Le Sud-Comoé dit merci au Chef de l'État
Au nom des populations de sa région, Hien Sié Yacouba a tenu à exprimer une gratitude solennelle envers le Président Alassane Ouattara. « Les peuples bâtissent leur avenir par le travail, mais ils grandissent aussi par la reconnaissance », a-t-il déclaré, avant d'énumérer une série de réalisations structurantes : le Centre hospitalier universitaire d'Aboisso, le Centre de cancérologie de Grand-Bassam, l'autoroute Abidjan-Assouindé, ainsi que les investissements routiers réalisés à Grand-Bassam, Bonoua, Assinie, Adiaké, Aboisso, Maferé, Ayamé et Tiapoum.
Il a également salué les chantiers en cours, notamment la réhabilitation de l'axe Aboisso-Ayamé et la reconstruction de « cette route emblématique dite route du sel, qui jadis permettait aux populations du Nord et du Sud de la Côte d'Ivoire de commercer et entretenir les relations sociales ». Il n'a pas manqué d'évoquer les projets à venir, citant les futures liaisons Roa-Ayenouan et Tiapoum-Nguiémé-Étuéboué-Aby-Eboué, ainsi que la future ville universitaire d'Adiaké.

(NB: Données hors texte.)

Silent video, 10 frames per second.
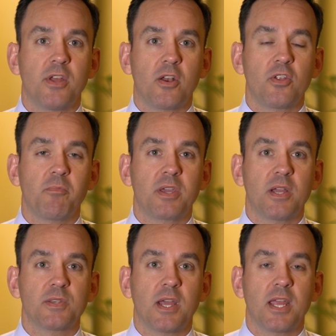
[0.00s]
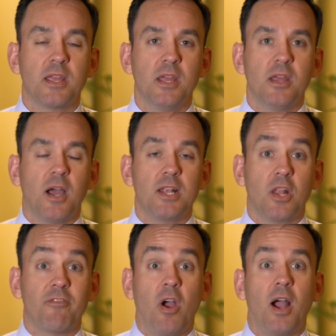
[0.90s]
Not only because I
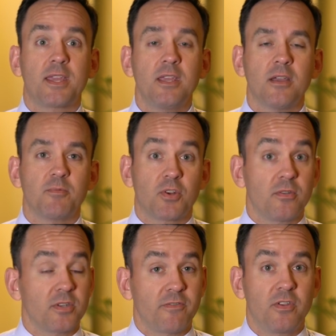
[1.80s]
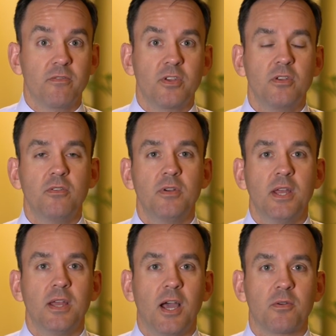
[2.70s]
love hockey, I'm sure there's a few of you
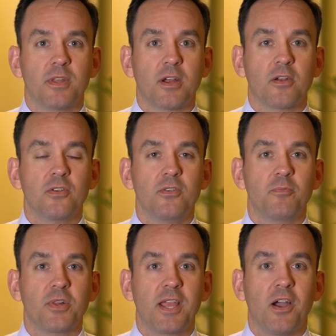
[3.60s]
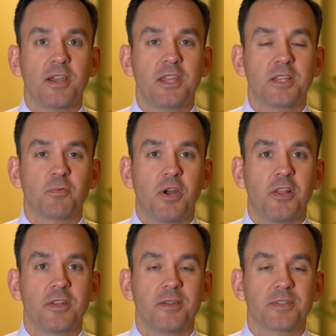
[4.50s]
out there who play hockey as
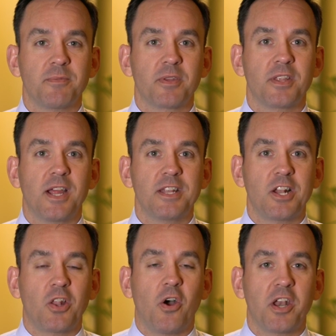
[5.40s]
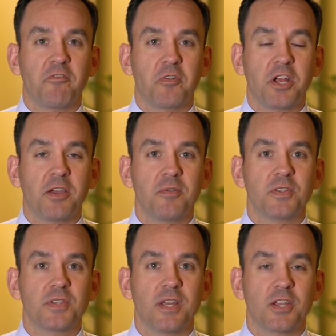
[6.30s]
well, and it's something that I did a lot of when I
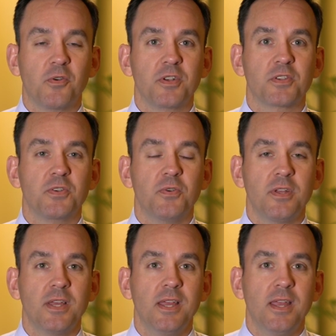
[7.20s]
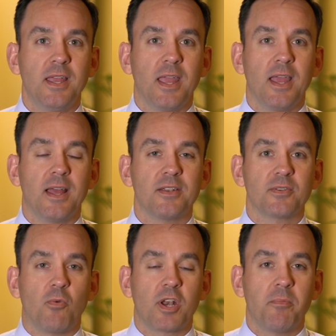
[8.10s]
was going to school. And
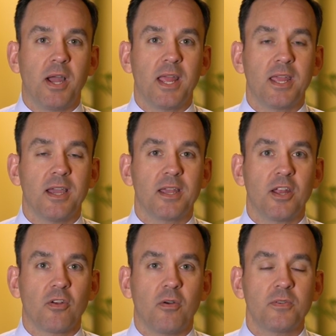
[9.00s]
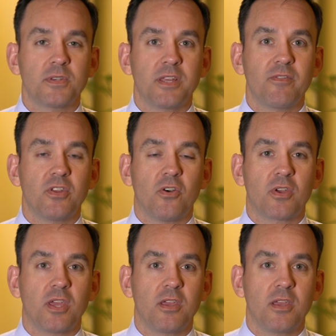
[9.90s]
one of my heroes, even though
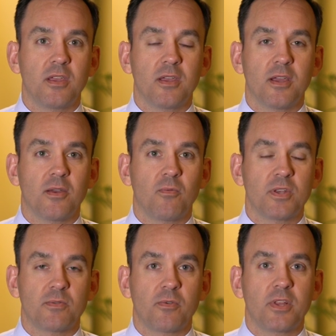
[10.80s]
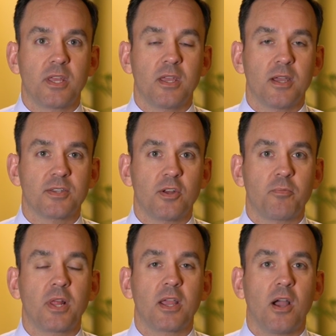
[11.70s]
he wasn't really still
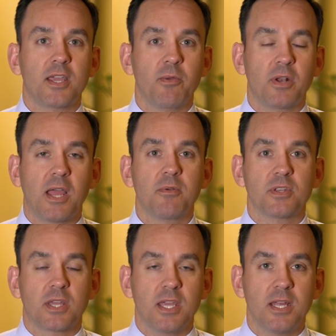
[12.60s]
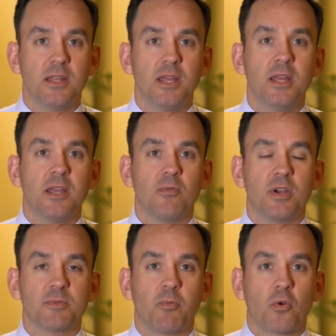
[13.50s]
playing hockey when I was a kid,
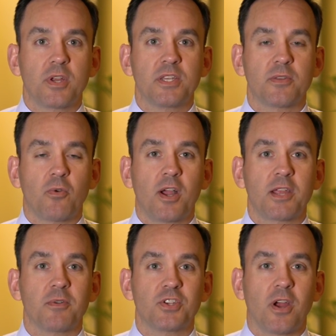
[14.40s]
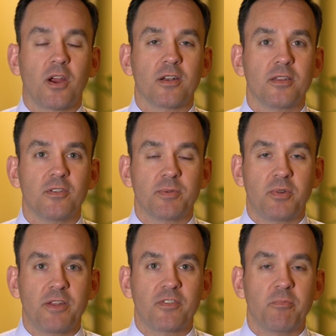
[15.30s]
was Maurice the Rocket Richard. He used to
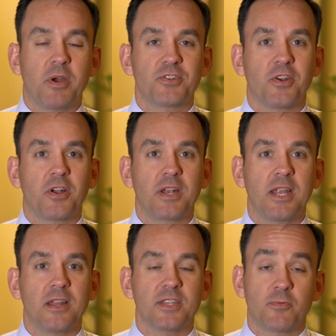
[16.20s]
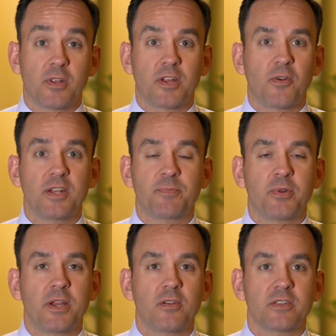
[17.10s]
play for the Montreal Canadiens. He's one of the greatest
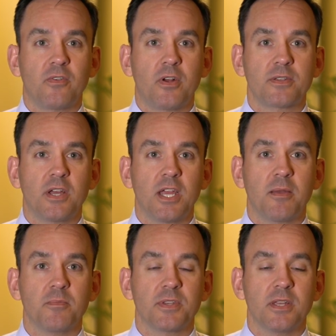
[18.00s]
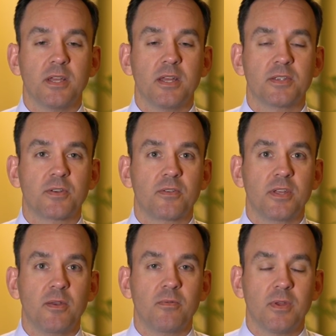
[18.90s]
players of all times, and
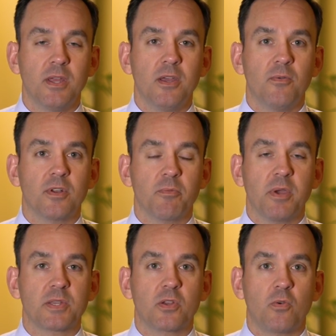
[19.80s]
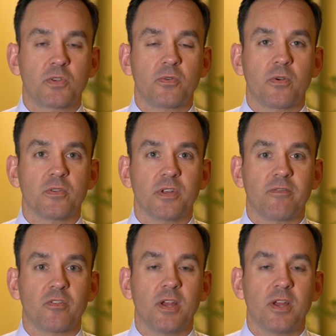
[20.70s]
certainly one of the best goal scorers ever.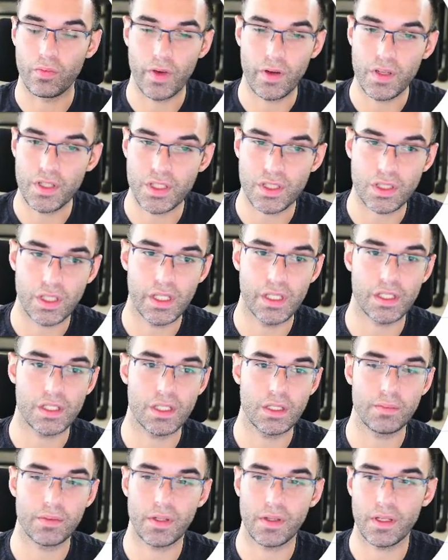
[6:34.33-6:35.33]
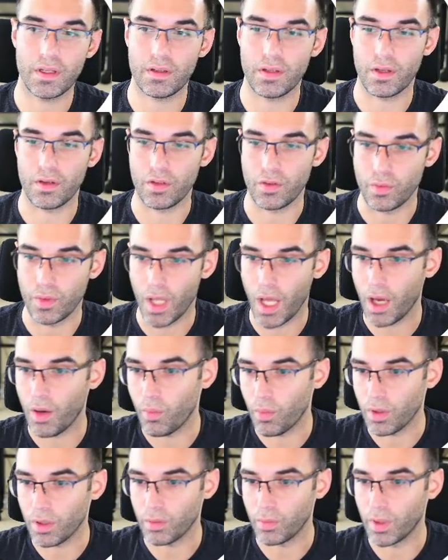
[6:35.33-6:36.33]
very strange themes out there that do not
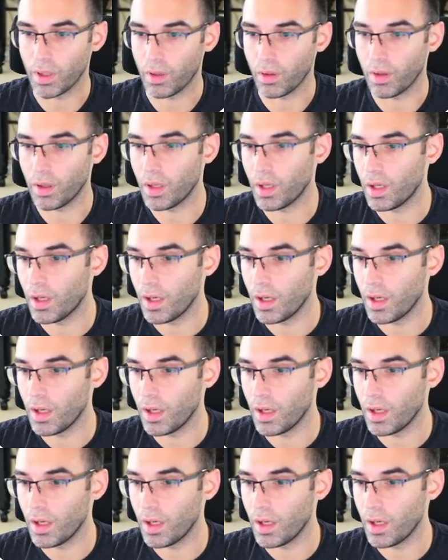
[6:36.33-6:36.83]
work well.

Revenant sur la confiance renouvelée du chef de l'État envers les cadres de sa région, il a salué « la nomination récente au gouvernement de Jean-Louis Moulot comme ministre Délégué en charge de l'Enseignement technique » et sa propre entrée au Gouvernement comme ministre des Infrastructures et de l'Entretien routier, concluant dans la langue de sa région : « Président Alassane Ouattara, le Sud Comoé vous dit mo, mo dada mo, ini tché. »
Le tourisme, le sport et la culture au service du développement
Revenant sur la philosophie du festival, le député-maire a livré l'une des formules les plus marquantes de son allocution : « Le Êlê Festival n'a jamais été conçu comme une simple fête populaire. Il est né d'une conviction profonde : la culture peut créer de la richesse, le sport peut créer des opportunités, et le tourisme peut transformer durablement une économie locale. »

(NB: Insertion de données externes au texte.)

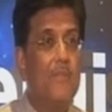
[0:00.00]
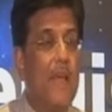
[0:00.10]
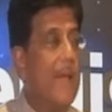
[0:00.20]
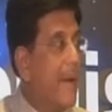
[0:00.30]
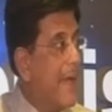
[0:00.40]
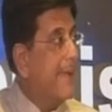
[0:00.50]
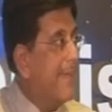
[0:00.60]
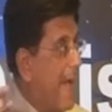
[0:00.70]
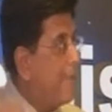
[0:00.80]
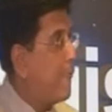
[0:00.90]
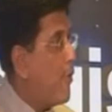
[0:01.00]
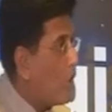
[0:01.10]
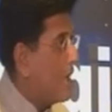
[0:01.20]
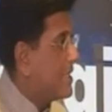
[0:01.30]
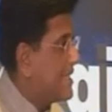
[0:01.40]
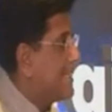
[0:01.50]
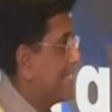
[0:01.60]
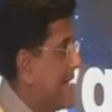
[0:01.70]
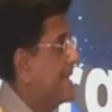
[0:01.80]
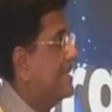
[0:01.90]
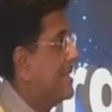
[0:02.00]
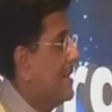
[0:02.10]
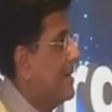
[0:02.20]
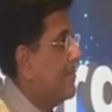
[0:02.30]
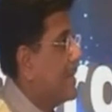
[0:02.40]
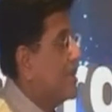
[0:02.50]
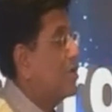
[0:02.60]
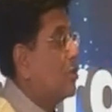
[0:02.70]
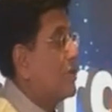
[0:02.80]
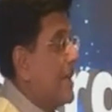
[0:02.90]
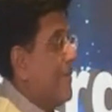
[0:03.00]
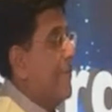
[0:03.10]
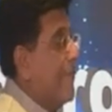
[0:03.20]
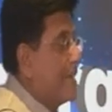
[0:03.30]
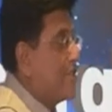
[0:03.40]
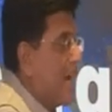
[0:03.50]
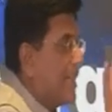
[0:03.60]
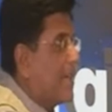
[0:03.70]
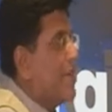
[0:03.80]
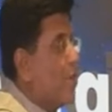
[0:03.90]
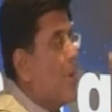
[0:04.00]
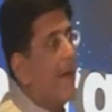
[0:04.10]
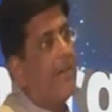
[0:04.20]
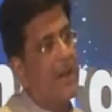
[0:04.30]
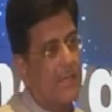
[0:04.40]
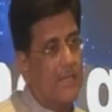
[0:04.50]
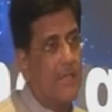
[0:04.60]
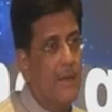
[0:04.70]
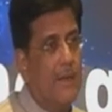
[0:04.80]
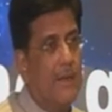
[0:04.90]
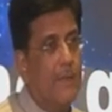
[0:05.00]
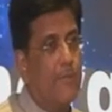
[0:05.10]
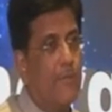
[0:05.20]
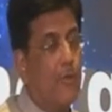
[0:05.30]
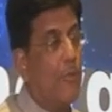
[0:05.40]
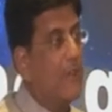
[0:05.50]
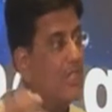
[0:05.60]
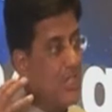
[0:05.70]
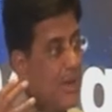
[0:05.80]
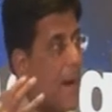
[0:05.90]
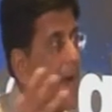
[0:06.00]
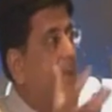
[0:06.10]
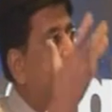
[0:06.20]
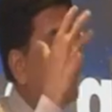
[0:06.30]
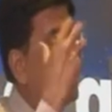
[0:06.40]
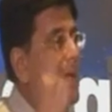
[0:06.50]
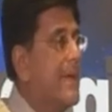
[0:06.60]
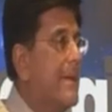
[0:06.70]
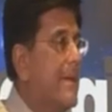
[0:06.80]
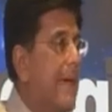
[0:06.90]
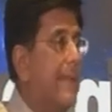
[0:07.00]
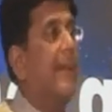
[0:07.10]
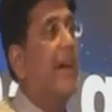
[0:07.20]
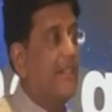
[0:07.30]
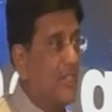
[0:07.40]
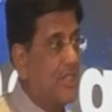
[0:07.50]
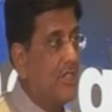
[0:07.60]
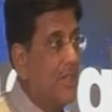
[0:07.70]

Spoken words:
And my entire focus these days is to see which are the new areas from which demand can be encouraged.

Il a illustré cette conviction par une image saisissante de l'impact économique local : « Lorsqu'une famille décide de passer quelques jours à Adiaké, ce n'est pas seulement un hôtel qui travaille. Derrière chaque visiteur, il y a une mère qui vend davantage au marché, un pêcheur qui écoule sa pêche, un artisan qui voit son savoir-faire admiré. »
Point d'orgue de cette édition, le ministre a mis en avant l'inauguration du tout premier circuit touristique officiel à travers la lagune Aby, décrit comme « une invitation à découvrir l'âme d'Adiaké ». Les festivaliers ont ainsi pu naviguer vers les îles Éhotilé et accoster à Elima, « terre sacrée de la mémoire ivoirienne, qui a abrité la toute première école primaire de Côte d'Ivoire en 1882 ».

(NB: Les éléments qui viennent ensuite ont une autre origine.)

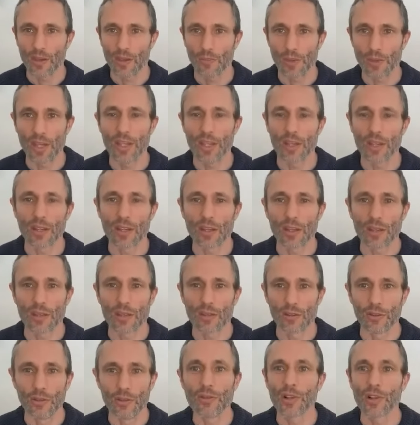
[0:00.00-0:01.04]
we
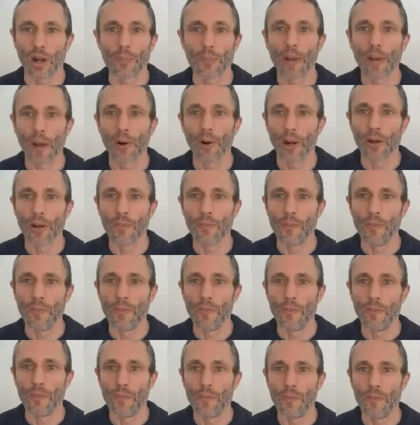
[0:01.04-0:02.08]
lose our power
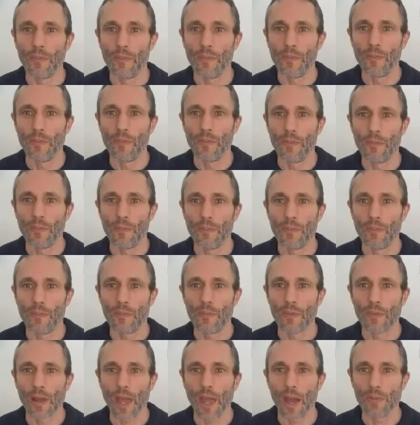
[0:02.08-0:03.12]

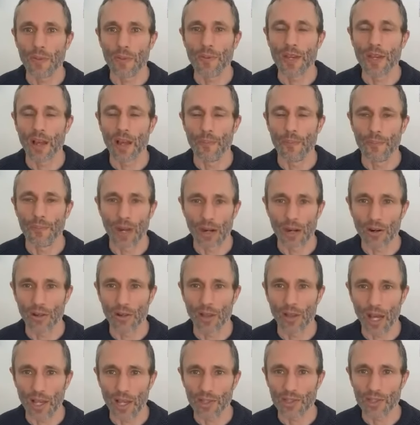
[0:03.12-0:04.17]
and we become
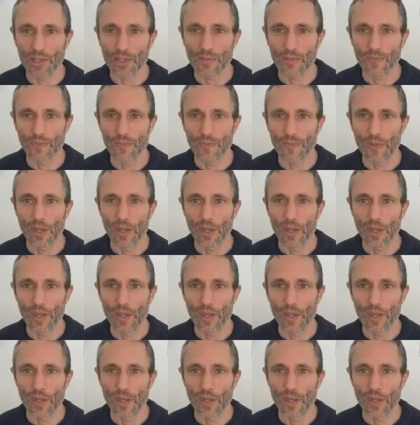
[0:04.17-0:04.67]
paralyzed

Hien Sié a également salué les délégations invitées des régions de la Mé et du Guémon, remerciant les premières « d'apporter la richesse de leurs traditions forestières sur nos rives lagunaires », et confirmant que le festival est devenu « bien plus qu'un rendez-vous culturel, il est un espace de rencontre, de dialogue et de brassage des peuples ». Une mention spéciale a été réservée au sponsor Brassivoire, dont « la fidélité et l'engagement constant contribuent, année après année, au rayonnement du festival ».
Puis, la voix chargée d'espoir, il a invité à découvrir sa localité. « Venez découvrir Adiaké. Venez écrire avec nous une nouvelle page de notre histoire. Car Adiaké est une terre d'opportunités et d'avenir », a-t-il conclu.